Отступили и гиганты. Даже оставшись втроем, хищники представляли собой угрозу, о чем недвусмысленно свидетельствовали рваные раны на загривке вожака. Взревев напоследок, черный великан начал отступать. Самки, словно по неслышной команде, погнали детенышей прочь, вверх по течению ручья. Поле боя осталось за пестрыми зверептицами. Самая наглая – должно быть, метившая на место главаря стаи, – вскочила на еще подергивающийся труп детеныша динозавра и несколько раз молча взмахнула крыльями… или все же лапами? Сверкнули на солнце алые перья.
– А вот теперь – по команде, – азартно прошептал Горшенин. – Моя дальняя будет.
– Моя справа, – выдавил Жарков, прицеливаясь.
– Огонь!
Три выстрела почти слились. Геолог чихнул от порохового дыма, а когда открыл глаза, дальняя тварь уже валялась в луже на берегу ручья. Та, что танцевала на туше мертвого ящера, свалилась наземь, подраненная, и билась в попытках встать.
Третью пуля миновала. Тварь с пугающей неспешностью обернулась к груде валунов, за которой прятались охотники, и пронзительно вскрикнула – словно ножом по стеклу. Обручев понял, что она их видит. И болтавшееся на плече ружье вдруг показалось ему совсем ненадежной защитой.
Несколько секунд не происходило ничего. Чудовище медленным шагом двигалось вперед, покачивая головой. Геолог не сразу сообразил, отчего зрелище это вызывает в нем безотчетный ужас. Твари до такой степени походили на птиц, что от них и поведение ожидалось соответствующее, а большинство птиц неспособны разглядывать предмет прямо: глаза их посажены по бокам головы. Если только птицы эти не хищные. Пернатое существо разглядывало людей, точно коршун – мышей или кроликов. Обручев потянул с плеча винтовку, краем рассудка осознавая, что вскинуть ее уже не успеет.

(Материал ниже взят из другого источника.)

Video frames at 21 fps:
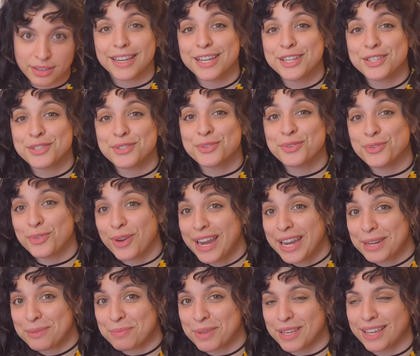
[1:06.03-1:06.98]
It's
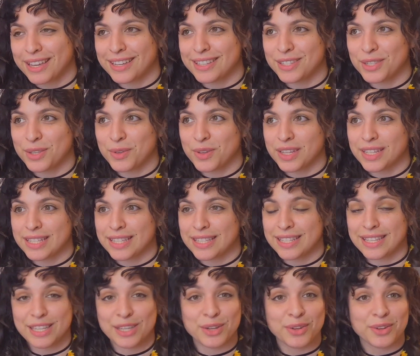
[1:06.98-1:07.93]
great because you can
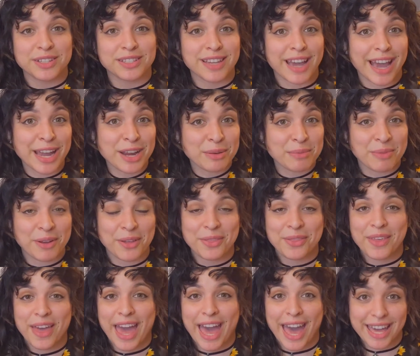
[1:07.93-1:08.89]
see your entire
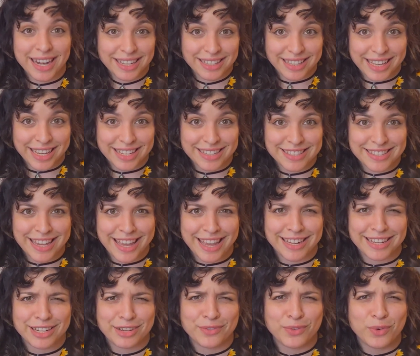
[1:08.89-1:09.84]
month at a glance
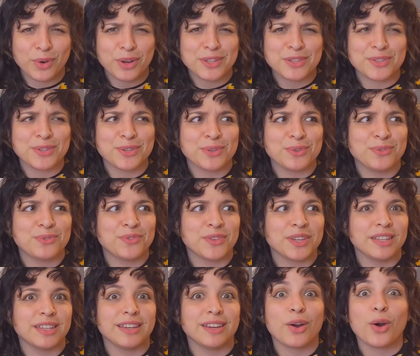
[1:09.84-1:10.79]
and it avoids you
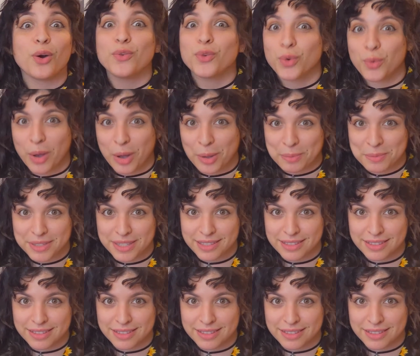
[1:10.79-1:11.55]
feeling overwhelmed.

Внезапно тварь раскинула лапы-крылья. Сухо скрипнули перья, разворачиваясь бело-алыми веерами. Из зубастой пасти вырвался журчащий соловьиный перелив, до жути неуместный под нежарким солнцем мезозойской весны.
Горшенин судорожно перезаряжал ружье. У Жаркова патрон выпал из онемевших пальцев.
Тварь бросилась.
Даже недавний бой великанов не подготовил геолога к тому, насколько быстры могут быть обитатели эпохи динозавров. Жесткие перья мелькнули перед самым его лицом, когти рванули ремень берданки из рук, и геолог выпустил ружье. Откуда-то потекла кровь – почему? Времени раздумывать не было. Обручев отшатнулся, задел каблуком сколький булыжник и повалился спиной на камень, за которым прятался до этого. Просвистел над головой длинный оперенный хвост.

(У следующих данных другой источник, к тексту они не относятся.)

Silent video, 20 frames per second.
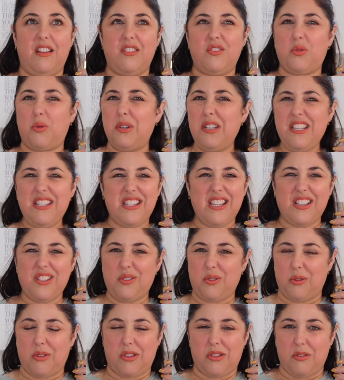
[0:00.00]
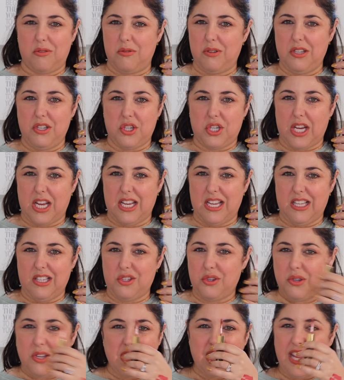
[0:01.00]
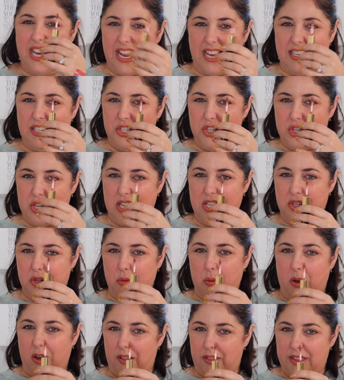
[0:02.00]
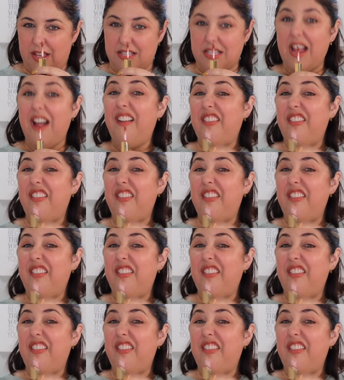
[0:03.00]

26 or 30 shades. You can get any shade you want in this.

Геолога спасло только то, что тварь отвлеклась. Если бы ей хватило рассудка или слепой кровожадности по очереди растерзать охотников, она оставила бы поле боя за собой. Но когда чудовищные когти на задних лапах вспороли торс Жаркова, словно кинжал – подушку, зверь остановился, чтобы добить уже мертвого матроса.

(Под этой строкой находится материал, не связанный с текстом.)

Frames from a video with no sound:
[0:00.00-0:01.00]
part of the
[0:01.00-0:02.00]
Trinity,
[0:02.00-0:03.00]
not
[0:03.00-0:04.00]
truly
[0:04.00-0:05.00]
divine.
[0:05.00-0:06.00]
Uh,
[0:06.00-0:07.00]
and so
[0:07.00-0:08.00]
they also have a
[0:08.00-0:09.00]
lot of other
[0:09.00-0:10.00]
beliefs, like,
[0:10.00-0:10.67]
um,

Грохнул выстрел. Зверь отмахнулся когтистым крылом, разорвав китель на груди Горшенина и отшвырнув боцманмата в сторону. Но это дало Злобину нужные ему мгновения.
Великан-офицер с ревом бросился на зверя, оставив разряженное оружие, – лейтенанту, в отличие от остальных участников похода, досталось отличное охотничье ружье, но зарядить его второпях он не сумел. Лапищи его сомкнулись на самом уязвимом месте зверя – длинной гибкой шее, вдавливая тварь в землю. Ей, в противоположность Антею, требовалось поднять сильную заднюю лапу, чтобы нанести охотничьим когтем смертельный удар. Щелкали челюсти, лапы-крылья били, словно лопасти корабельного винта, разрывая ткань, превращая в кровавую кашу лицо Злобина, плечи, грудь, но лейтенант продолжал удерживать чудовище.